Chemical mechanisms for the production of secondary organic material (SOM) are developed in focused laboratory studies but widely used in the complex modeling context of the atmosphere. Given this extrapolation, a stringent testing of the mechanisms is important. In addition to particle mass yield as a typical standard for model-measurement comparison, particle composition expressed as O:C and H:C elemental ratios can serve as a higher dimensional constraint. A paradigm for doing so is developed herein for SOM production from a C(5)-C(10)-C(15) terpene sequence, namely isoprene, a-pinene, and beta-caryopyhllene. The model MCM-SIMPOL is introduced based on the Master Chemical Mechanism (MCM v3.2) and a group contribution method for vapor pressures (SIMPOL). The O:C and H:C ratios of the SOM are measured using an Aerosol Mass Spectrometer (AMS).

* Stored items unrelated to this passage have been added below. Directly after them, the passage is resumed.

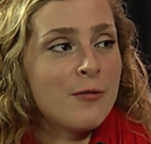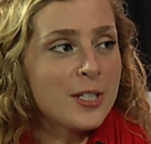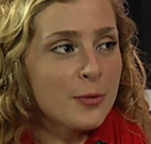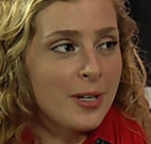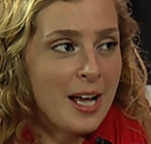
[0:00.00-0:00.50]

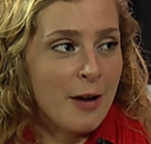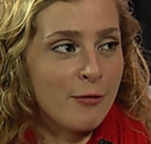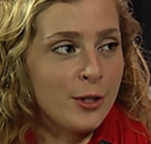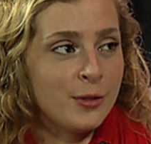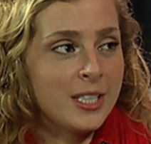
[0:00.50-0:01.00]
First one I have
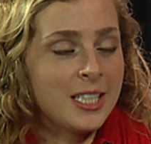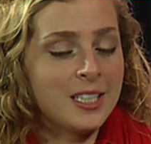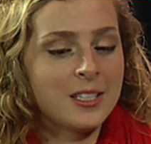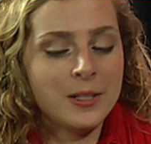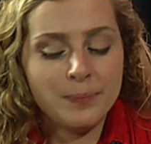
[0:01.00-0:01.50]
for you
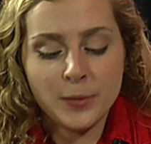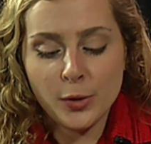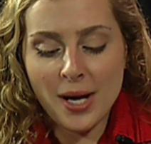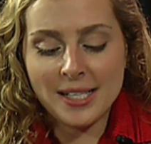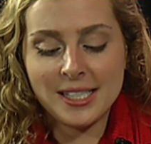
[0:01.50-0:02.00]
is,
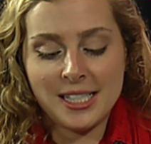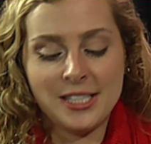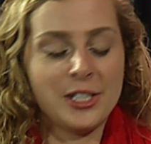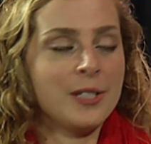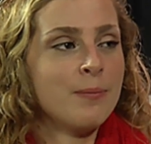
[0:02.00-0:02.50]
who has it
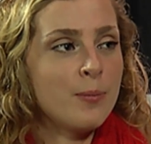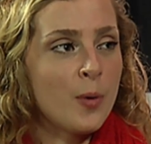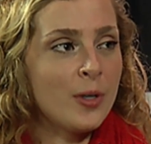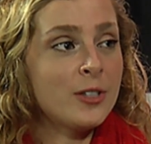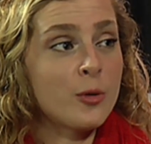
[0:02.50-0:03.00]
easier,
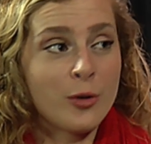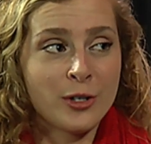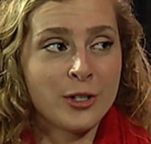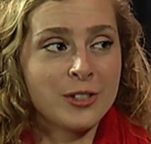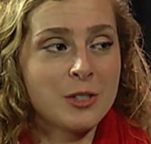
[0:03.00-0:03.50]
boys or
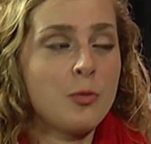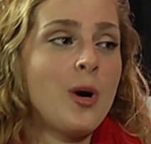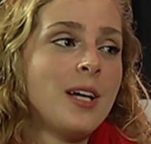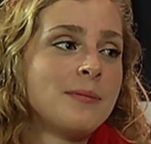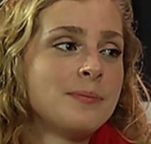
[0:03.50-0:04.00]
girls, and why?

Detailed SOM-specific AMS calibrations for the organic contribution to the H(2)O(+) and CO(+) ions indicate that published O:C and H:C ratios for SOM are systematically too low. Overall, the measurement-model gap was small for particle mass yield but significant for particle-average elemental composition. The implication is that a key chemical pathway is missing from the chemical mechanism. The data can be explained by the particle-phase homolytic decomposition of organic hydroperoxides and subsequent alkyl-radical-promoted oligomerization.